In 2014, the S&P 500 Index of the stocks of the 500 largest U.S. companies rose 14%. Outside the U.S. it was a different story: the MSCI Europe, Australasia, and Far East (EAFE®) Index of foreign stocks fell almost 5% and stocks in emerging markets lost about 2%. Over the past three years, the foreign stock returns are positive, but it’s basically the same pattern: global diversification has been a drag on your investment returns.
Cyclical Market Performance
Naturally, when a pattern like this emerges, people begin to ask themselves whether global diversification really makes sense. Looking back over the last three or five year periods, it’s hard to justify buying anything but the stocks of U.S. companies. But we’ve been there before, too. The graphic above compares investment results from 1995-2001 with two following periods: 2002-2007 and 2008-2014.
Note how U.S. stock markets dominated the rest of the world, until they didn’t. A similar pattern emerges when you look at stock returns from 2008 – 2014; U.S. stocks dominate those of other countries.
My point is that market performance like this is cyclical, and very few people have demonstrated any ability to consistently predict which stocks (or indexes or even broad asset classes) will do better from one period to the next. Since nobody can say with confidence when a trend will reverse, investors need to be patient and stick with their long-term strategy. If that includes international investments, then a globally diversified portfolio would still makes sense for you.
Global Diversification Strategy
So what should investors be doing? If you have a globally diversified portfolio, you should be buying, not selling, international investments today. Think about it: over the past several years, investments in Europe, Japan and even China have become significantly cheaper than investments in U.S. companies. This means that buying more U.S. stocks today is “buying high.” By comparison, the stocks of overseas companies are significantly cheaper (you are paying less today for tomorrow’s earnings) than are the stocks of U.S. companies.

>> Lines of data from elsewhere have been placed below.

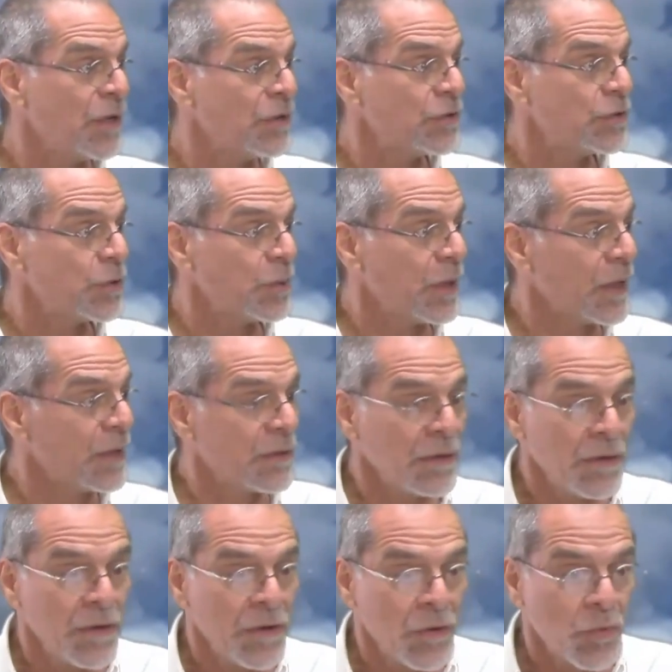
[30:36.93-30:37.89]
So that
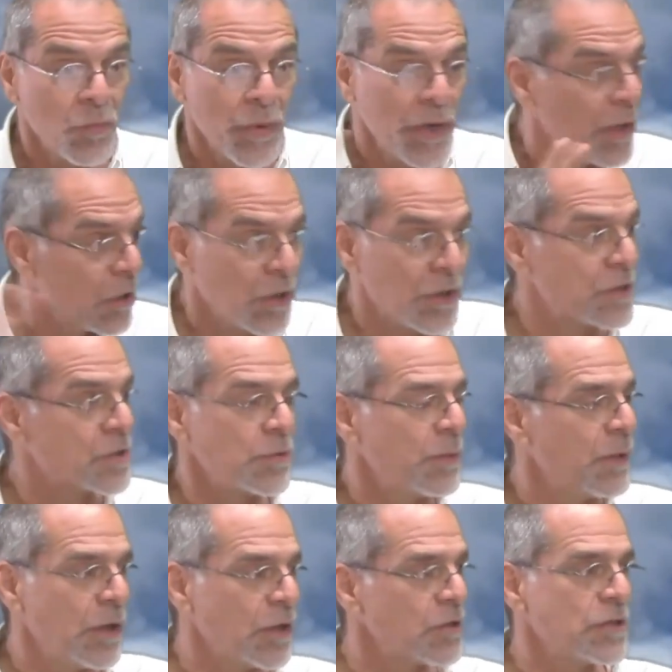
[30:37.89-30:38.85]
we lost,
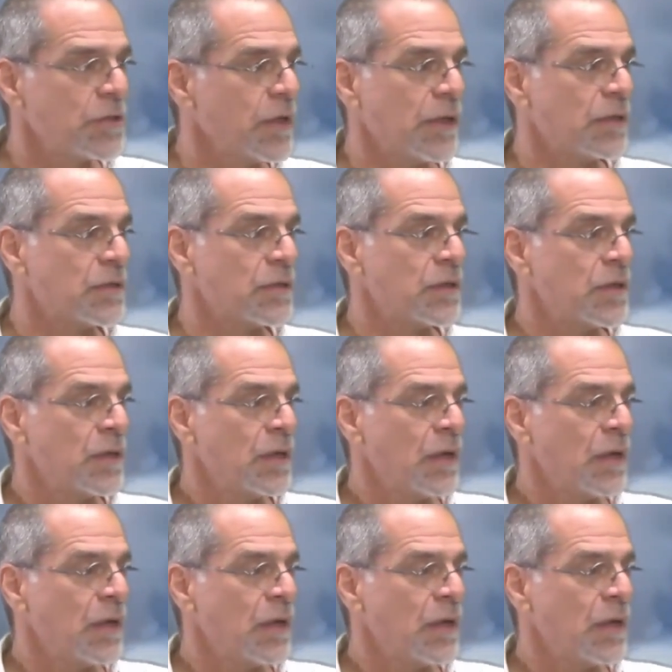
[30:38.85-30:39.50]
we lost it.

It’s entirely possible that these stocks could get cheaper. And in some cases, Russia for instance, there may be good reasons why those stocks have sold off. Investing involves risks, and investing overseas for a globally diversified portfolio adds additional risks like currency fluctuation and political risks. But the lower valuations on overseas stocks today means that markets have taken into account much of the higher risks and driven prices down already. If conditions improve in Europe or Japan and prices rise in the future, there could be better returns from the stocks of companies outside the U.S. than you could earn on similar U.S. companies.
Rebalance Your Portfolio
One of the best ways to capture these changes is by periodically rebalancing your globally diversified portfolio. For example, suppose you invest with a target of 45% U.S. stocks, 15% international stocks and 40% in U.S. bonds. At the end of last year, you might have more in U.S. stocks, which generally outperformed everything else, and less in international stocks, which lagged. Selling an investment that is up to purchase one that has lost money is hard to do, but it is one of the critical investment disciplines that sets professional investors apart from the crowd. It is also one of the key contributing factors in studies indicating that professionals outperform individual investors by about 4-5% per year.

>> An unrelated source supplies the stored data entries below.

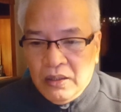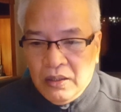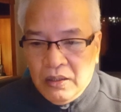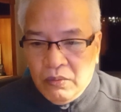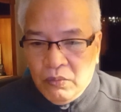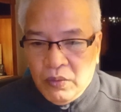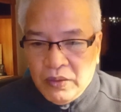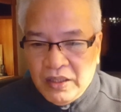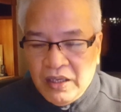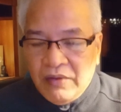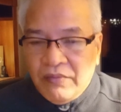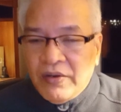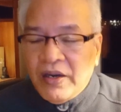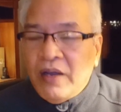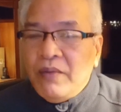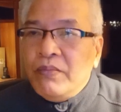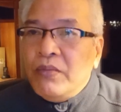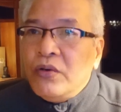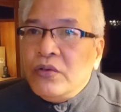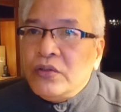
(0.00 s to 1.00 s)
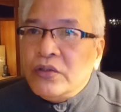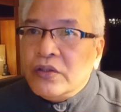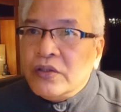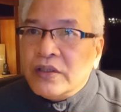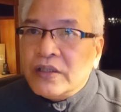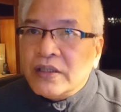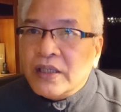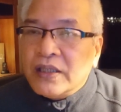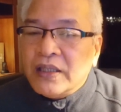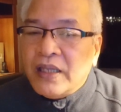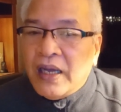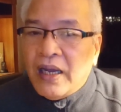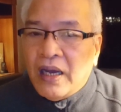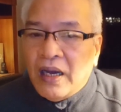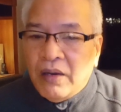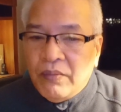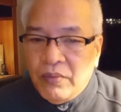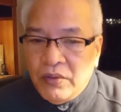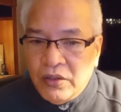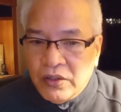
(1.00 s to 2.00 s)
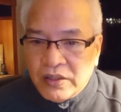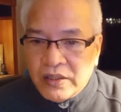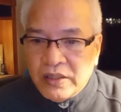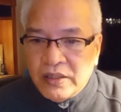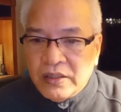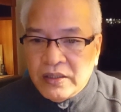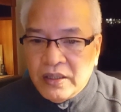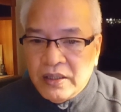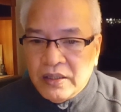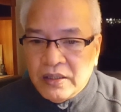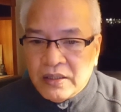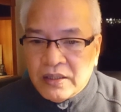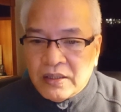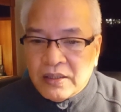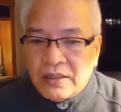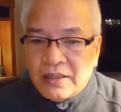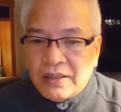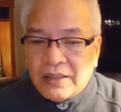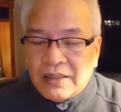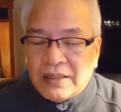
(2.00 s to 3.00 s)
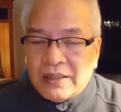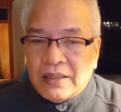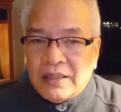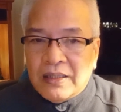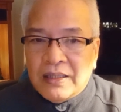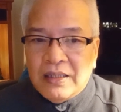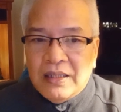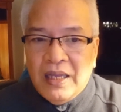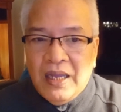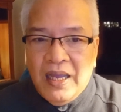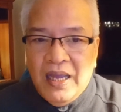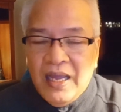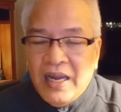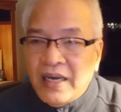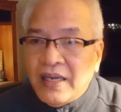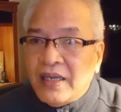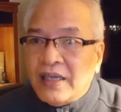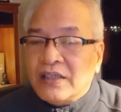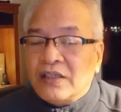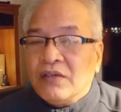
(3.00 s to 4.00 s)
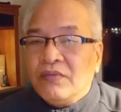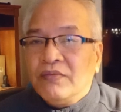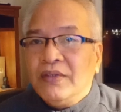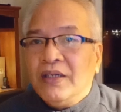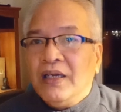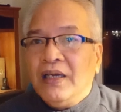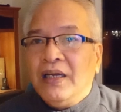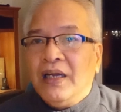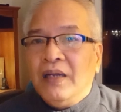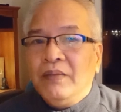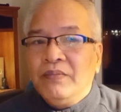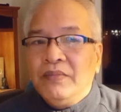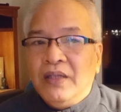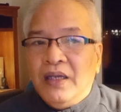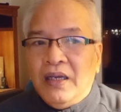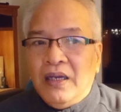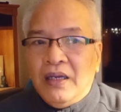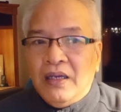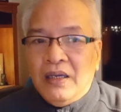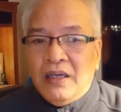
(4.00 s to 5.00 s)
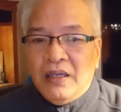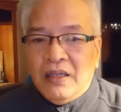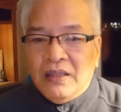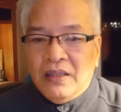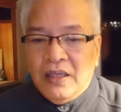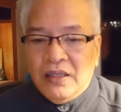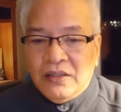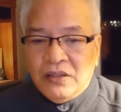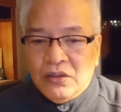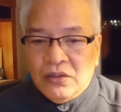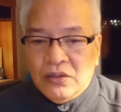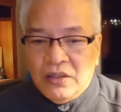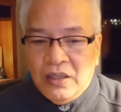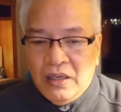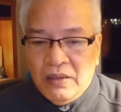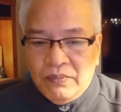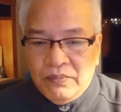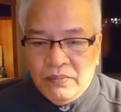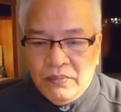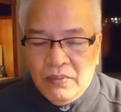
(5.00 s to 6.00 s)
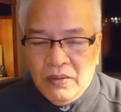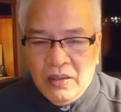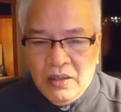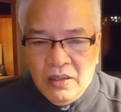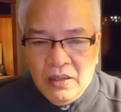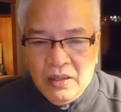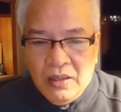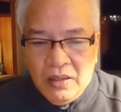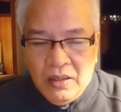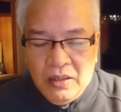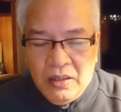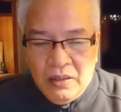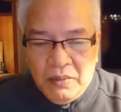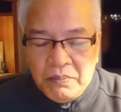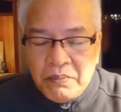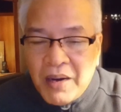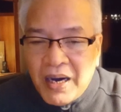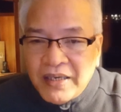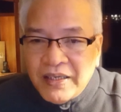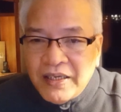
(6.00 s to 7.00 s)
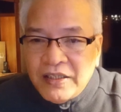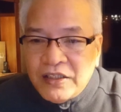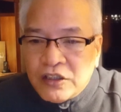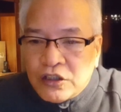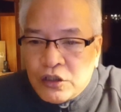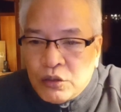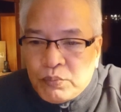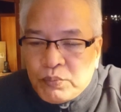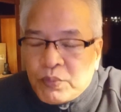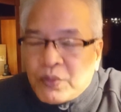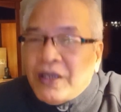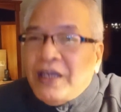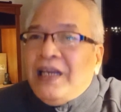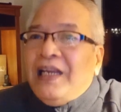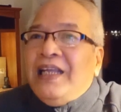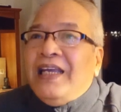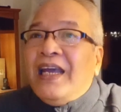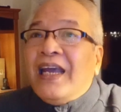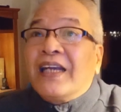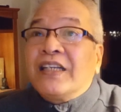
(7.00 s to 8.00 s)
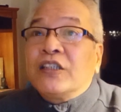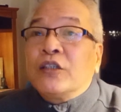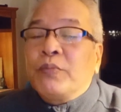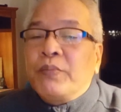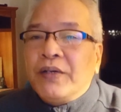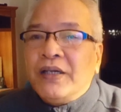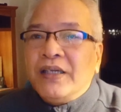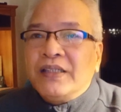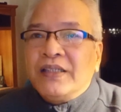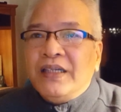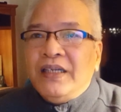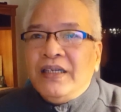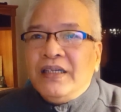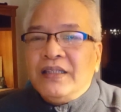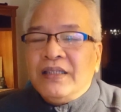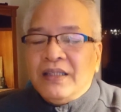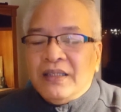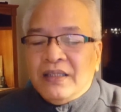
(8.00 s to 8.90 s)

whatever emotions that they have in a certain areas of their life, they should have managed to freely express it.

To answer the question I started with, think about how many products you own that were made by a company outside of the U.S. Do you own a Samsung TV, Toyota automobile, a Gucci bag or maybe a Mercedes? These are great companies that make great products. If you don’t have a globally diversified portfolio with international stocks in your portfolio, you may not be participating in the growth and profits that these companies can earn.